- Exercise data -
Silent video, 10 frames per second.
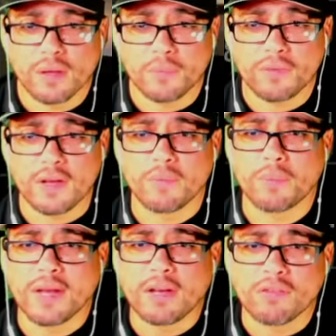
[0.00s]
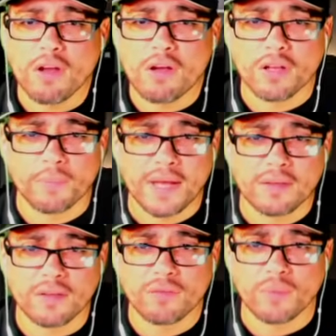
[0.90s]
I'm seeing everybody's talking
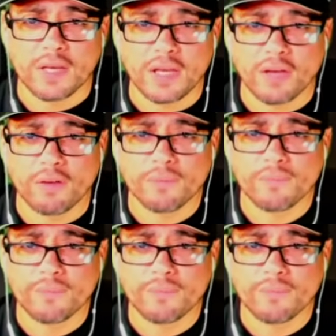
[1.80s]
about this one here.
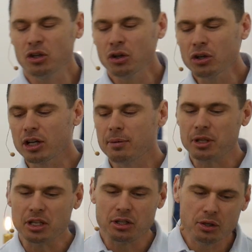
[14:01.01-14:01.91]
you're going to
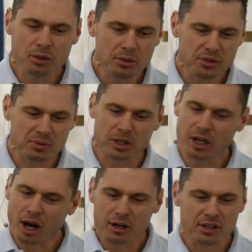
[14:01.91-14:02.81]
be used
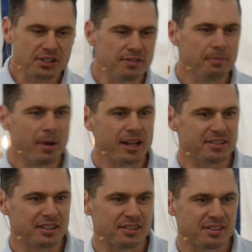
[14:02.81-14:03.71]
regardless of the
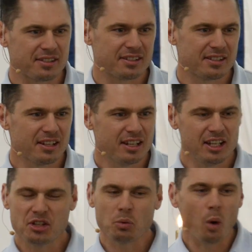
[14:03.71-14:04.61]
messes.
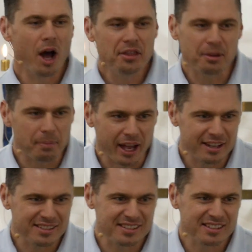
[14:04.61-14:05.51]
He doesn't want the
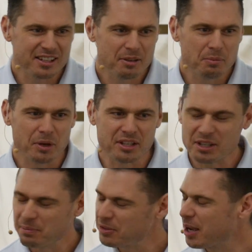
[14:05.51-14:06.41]
mess, but
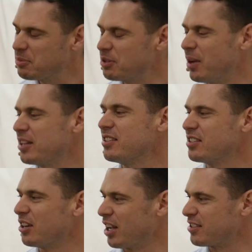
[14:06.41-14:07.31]
sometimes the messes
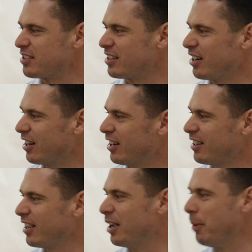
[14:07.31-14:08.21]
are necessary.
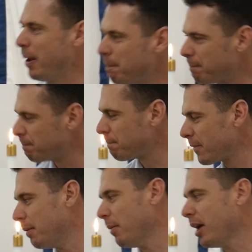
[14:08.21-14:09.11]
Amen?
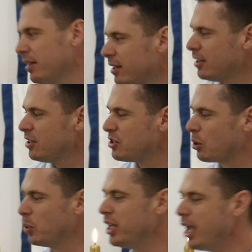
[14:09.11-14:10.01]
Amen? So we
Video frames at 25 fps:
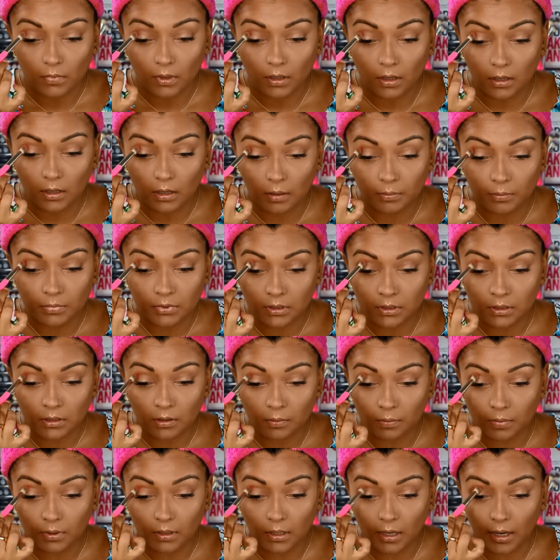And I'm just
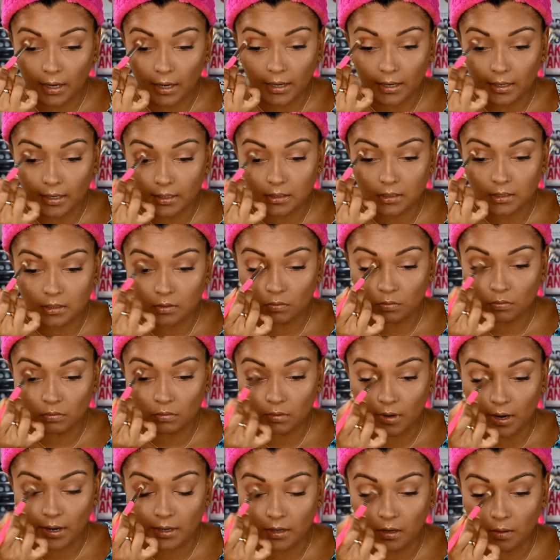gonna apply it
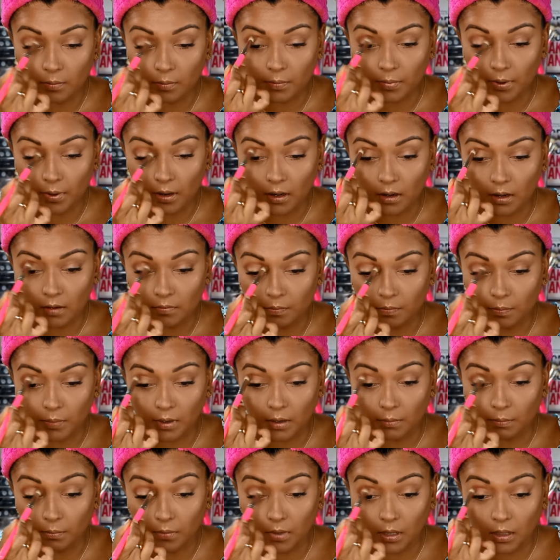right above,
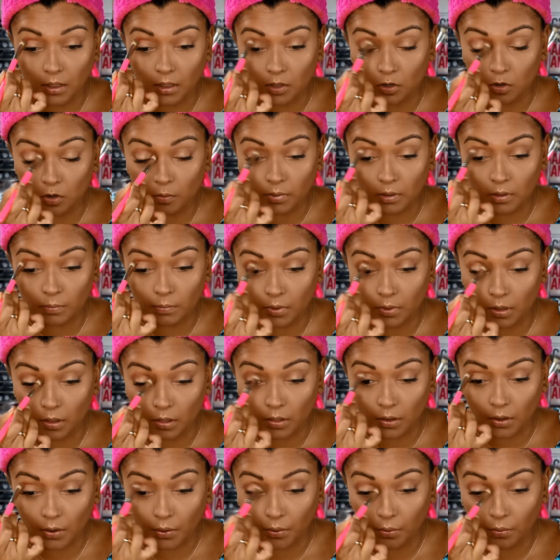but a little bit
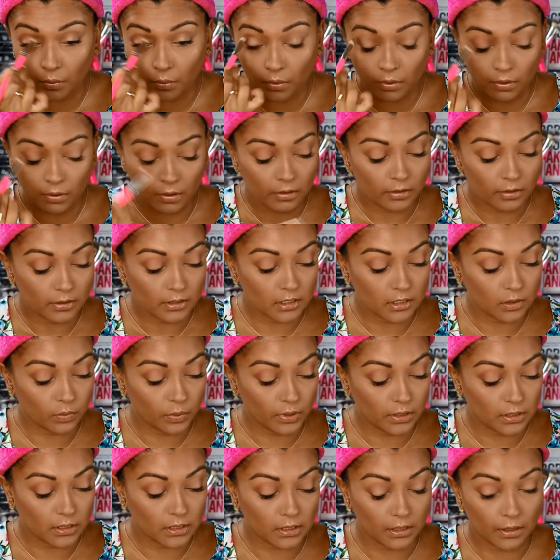below
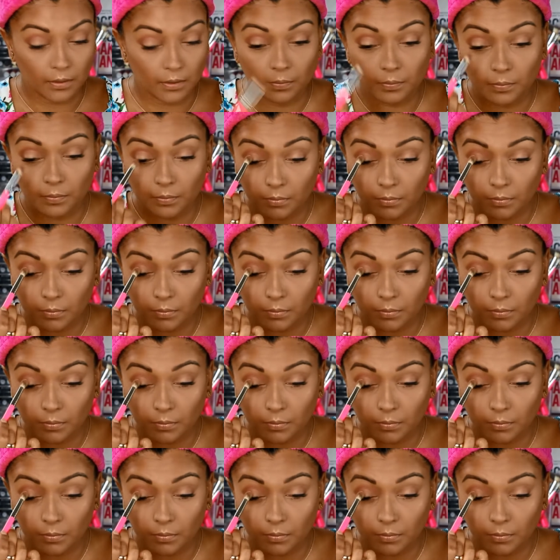Sweet Tea.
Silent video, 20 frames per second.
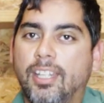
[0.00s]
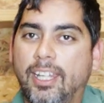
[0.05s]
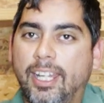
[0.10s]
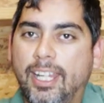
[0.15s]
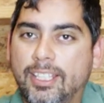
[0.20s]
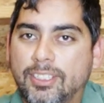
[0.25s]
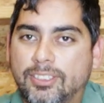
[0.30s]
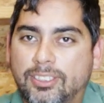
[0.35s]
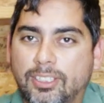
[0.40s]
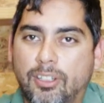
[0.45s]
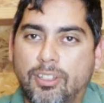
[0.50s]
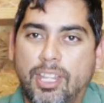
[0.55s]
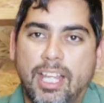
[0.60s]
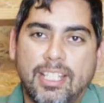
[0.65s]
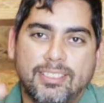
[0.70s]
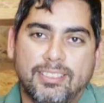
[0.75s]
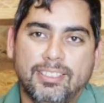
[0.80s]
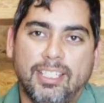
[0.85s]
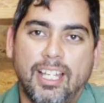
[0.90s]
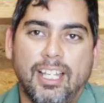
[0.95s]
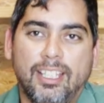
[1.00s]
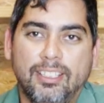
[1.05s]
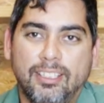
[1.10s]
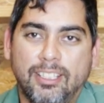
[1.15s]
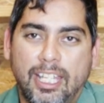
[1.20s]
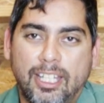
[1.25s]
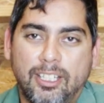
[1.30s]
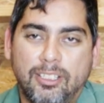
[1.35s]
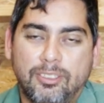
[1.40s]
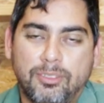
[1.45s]
And so that's not
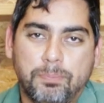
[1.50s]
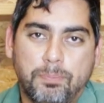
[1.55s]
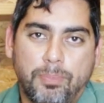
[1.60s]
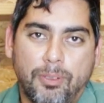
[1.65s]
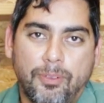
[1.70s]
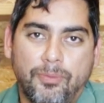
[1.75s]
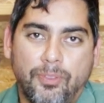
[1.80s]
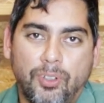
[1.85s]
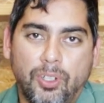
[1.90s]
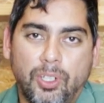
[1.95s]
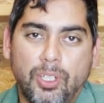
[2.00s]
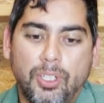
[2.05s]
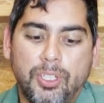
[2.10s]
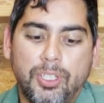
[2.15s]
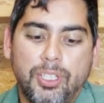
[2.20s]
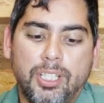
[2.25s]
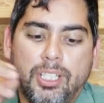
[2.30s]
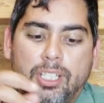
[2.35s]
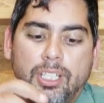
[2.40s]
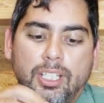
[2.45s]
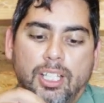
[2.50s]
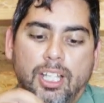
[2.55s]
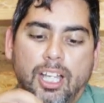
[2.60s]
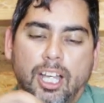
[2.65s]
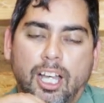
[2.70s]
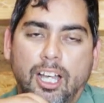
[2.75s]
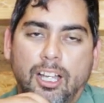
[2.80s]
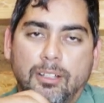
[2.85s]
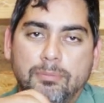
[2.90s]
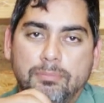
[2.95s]
preferred.
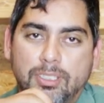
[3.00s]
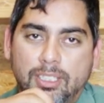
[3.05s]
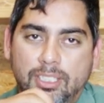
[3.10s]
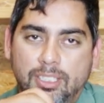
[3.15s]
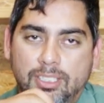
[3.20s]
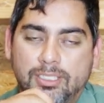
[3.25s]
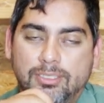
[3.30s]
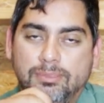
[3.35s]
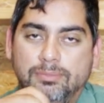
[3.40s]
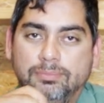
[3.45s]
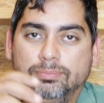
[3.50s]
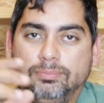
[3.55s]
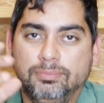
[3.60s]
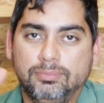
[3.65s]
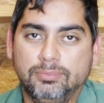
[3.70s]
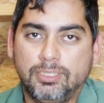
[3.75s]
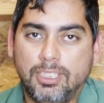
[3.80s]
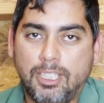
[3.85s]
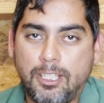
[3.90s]
But on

- What the exercise asks -
Read the lines above. Gather those in which the string "Silent" is found.

- Output of the exercise -
Silent video, 10 frames per second.
Silent video, 20 frames per second.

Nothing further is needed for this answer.